“What's the reason?” his father broke in, harshly. “You're not such a sheep that you're afraid to go into company with your sisters? Or are you too good to go with them?”
“If it's to be anything like that night when them hussies come out and danced that way,” said Mrs. Dryfoos, “I don't blame Coonrod for not wantun' to go. I never saw the beat of it.”
Mela sent a yelling laugh across the table to her mother. “Well, I wish Miss Vance could 'a' heard that! Why, mother, did you think it like the ballet?”
“Well, I didn't know, Mely, child,” said the old woman. “I didn't know what it was like. I hain't never been to one, and you can't be too keerful where you go, in a place like New York.”
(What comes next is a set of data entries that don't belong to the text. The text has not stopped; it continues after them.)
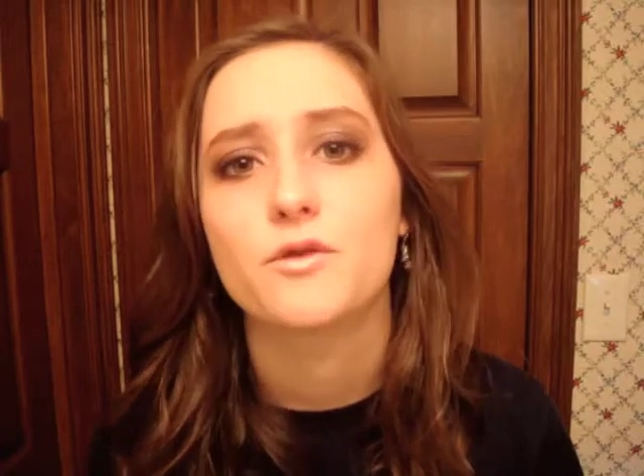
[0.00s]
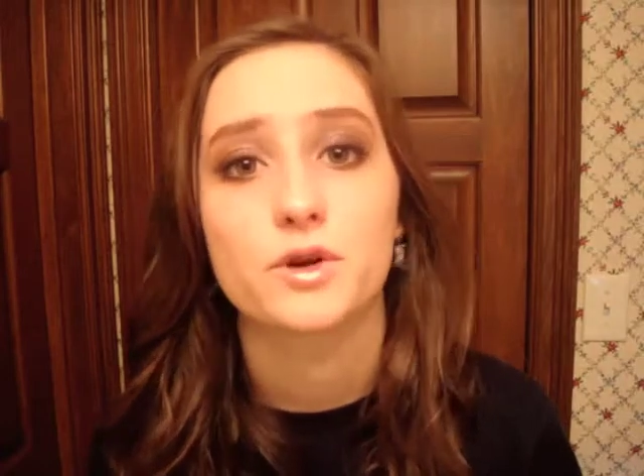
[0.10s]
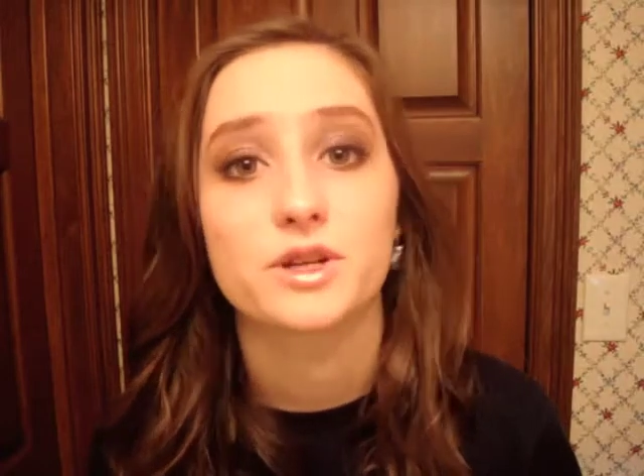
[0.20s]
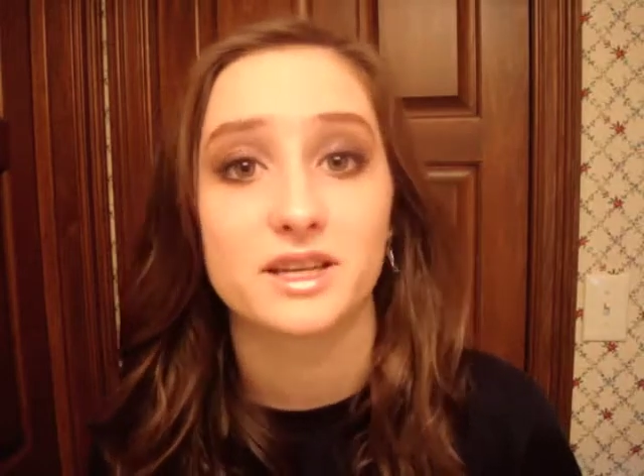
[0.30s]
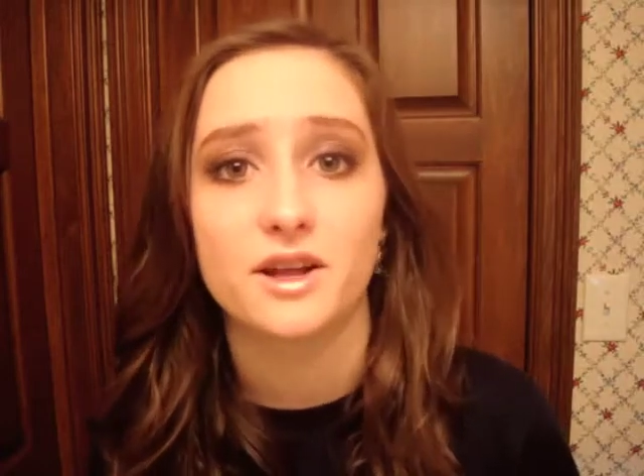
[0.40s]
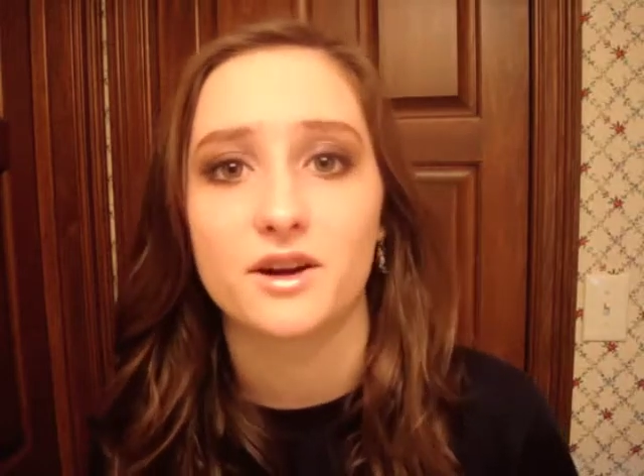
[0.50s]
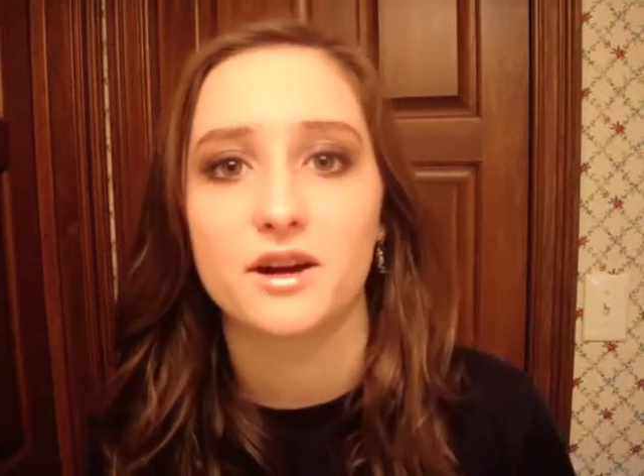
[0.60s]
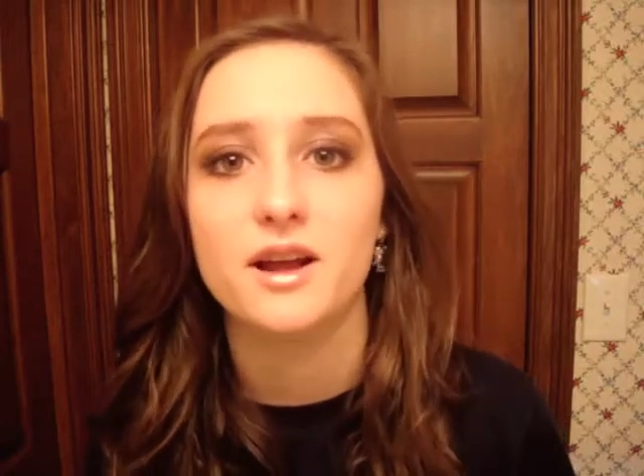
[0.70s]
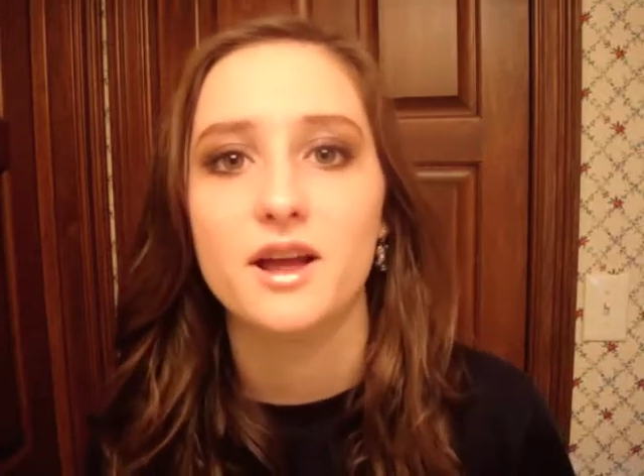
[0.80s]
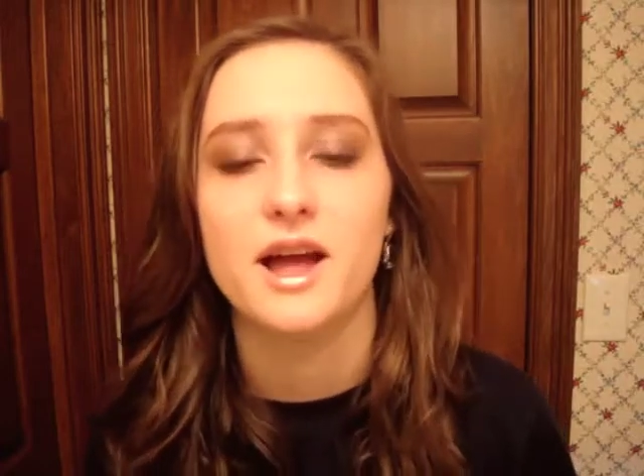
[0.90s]
of what to get
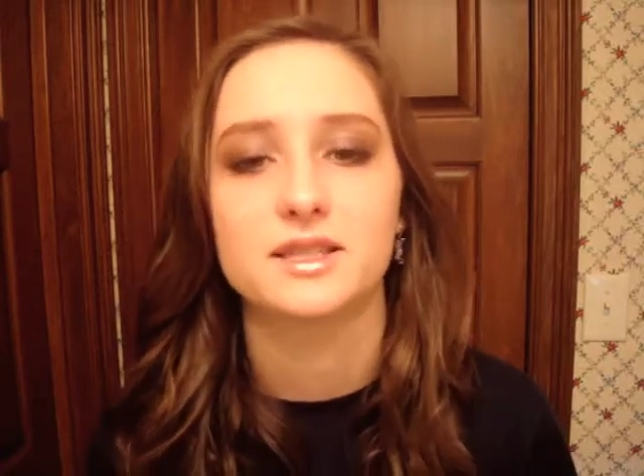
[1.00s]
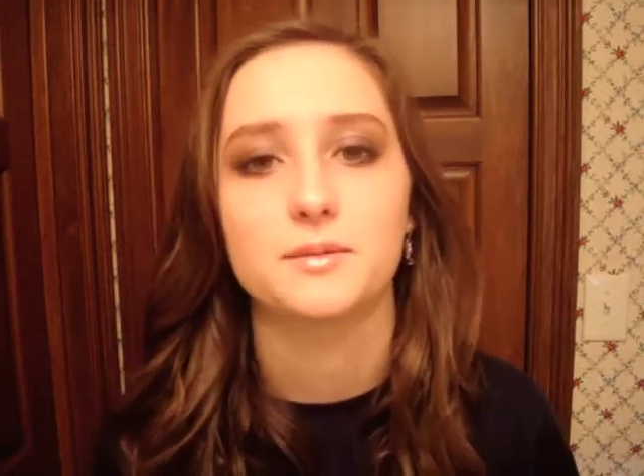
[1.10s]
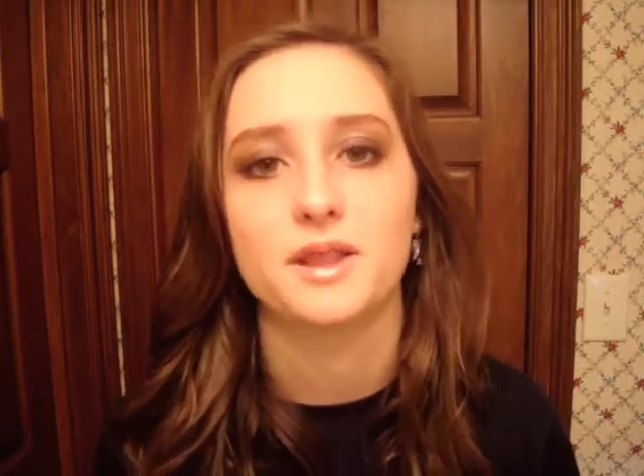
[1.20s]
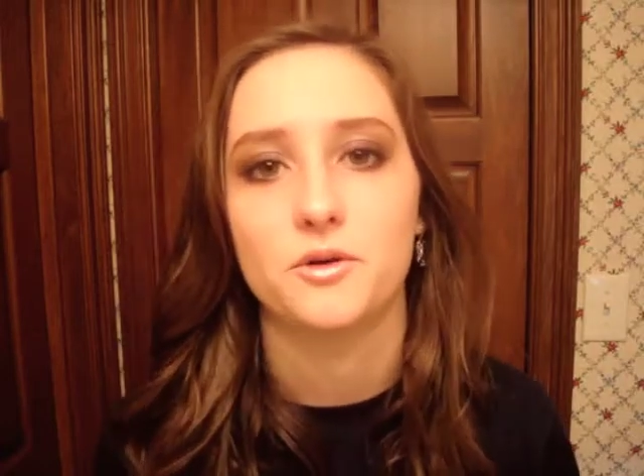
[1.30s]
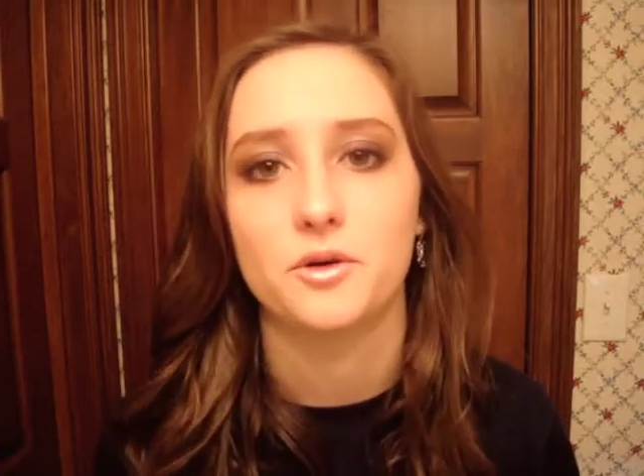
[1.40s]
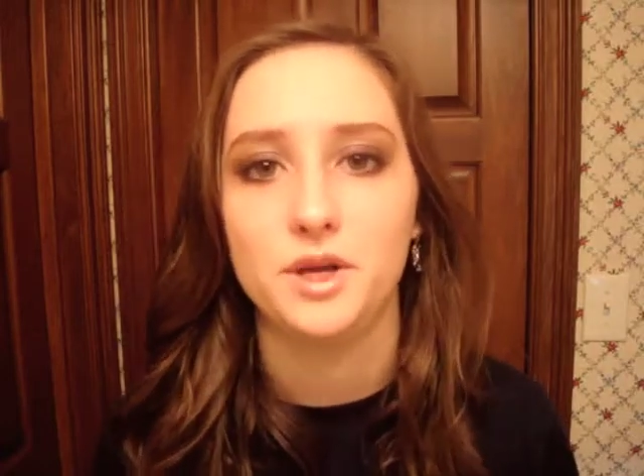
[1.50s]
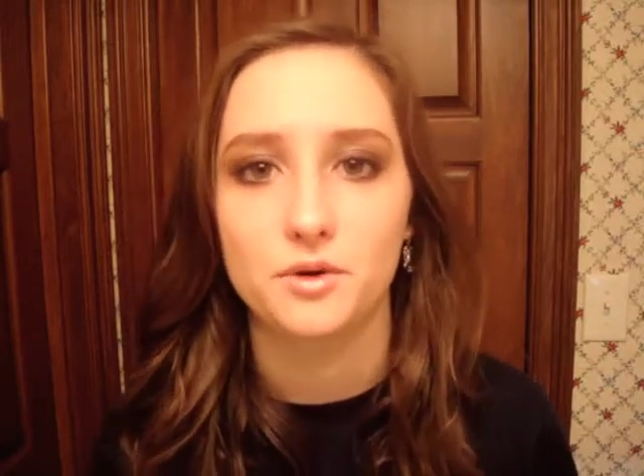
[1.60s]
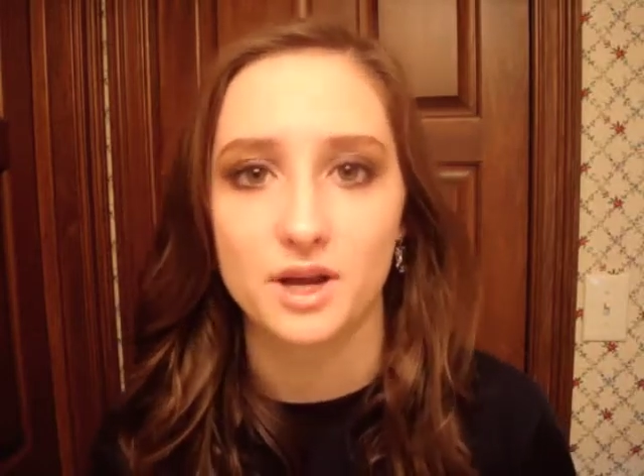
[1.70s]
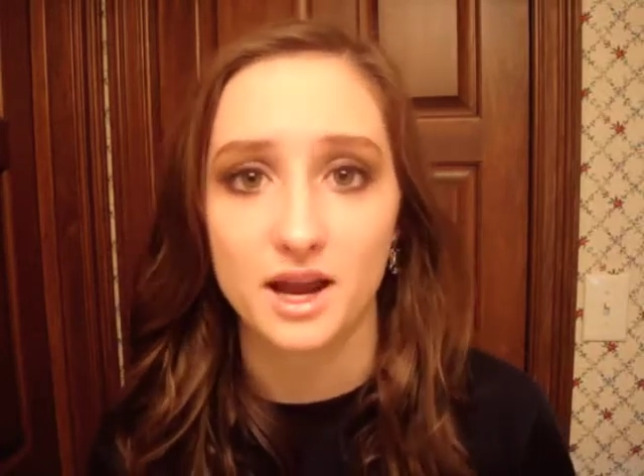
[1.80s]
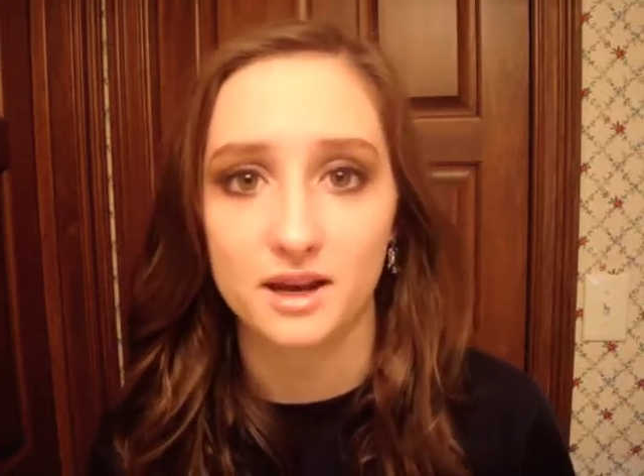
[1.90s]
her and something that would be
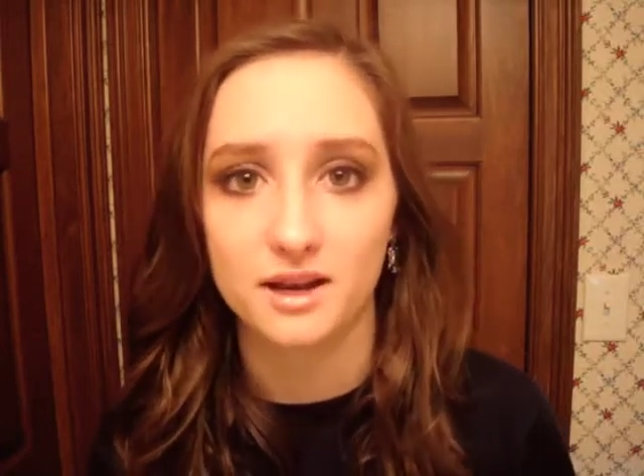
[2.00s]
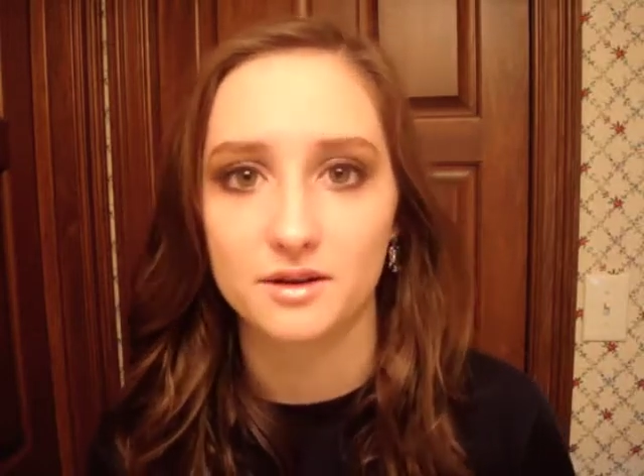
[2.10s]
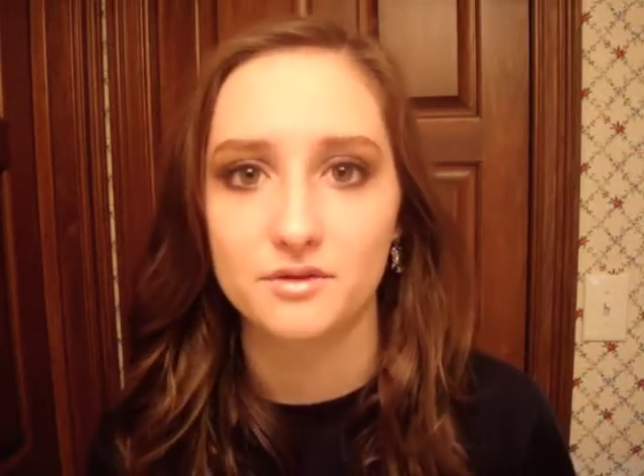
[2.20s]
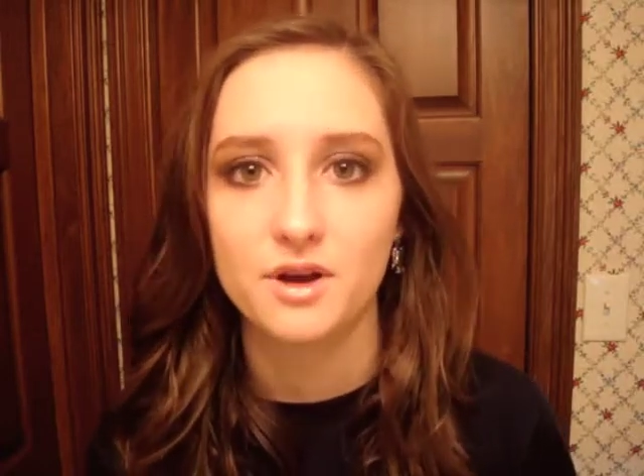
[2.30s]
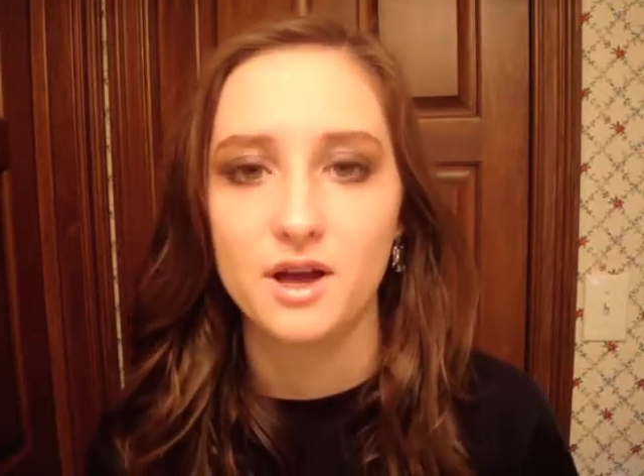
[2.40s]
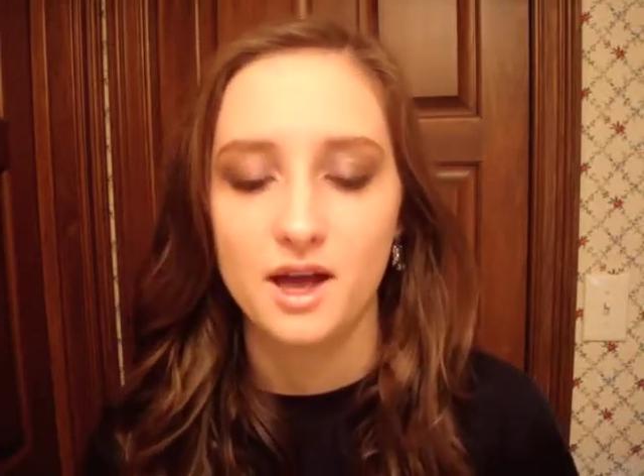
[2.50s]
creative.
“What's the reason you can't go?” Dryfoos ignored the passage between his wife and daughter in making this demand of his son, with a sour face.
“I have an engagement that night—it's one of our meetings.”
“I reckon you can let your meeting go for one night,” said Dryfoos. “It can't be so important as all that, that you must disappoint your sisters.”
“I don't like to disappoint those poor creatures. They depend so much upon the meetings—”
“I reckon they can stand it for one night,” said the old man. He added, “The poor ye have with you always.”
“That's so, Coonrod,” said his mother. “It's the Saviour's own words.”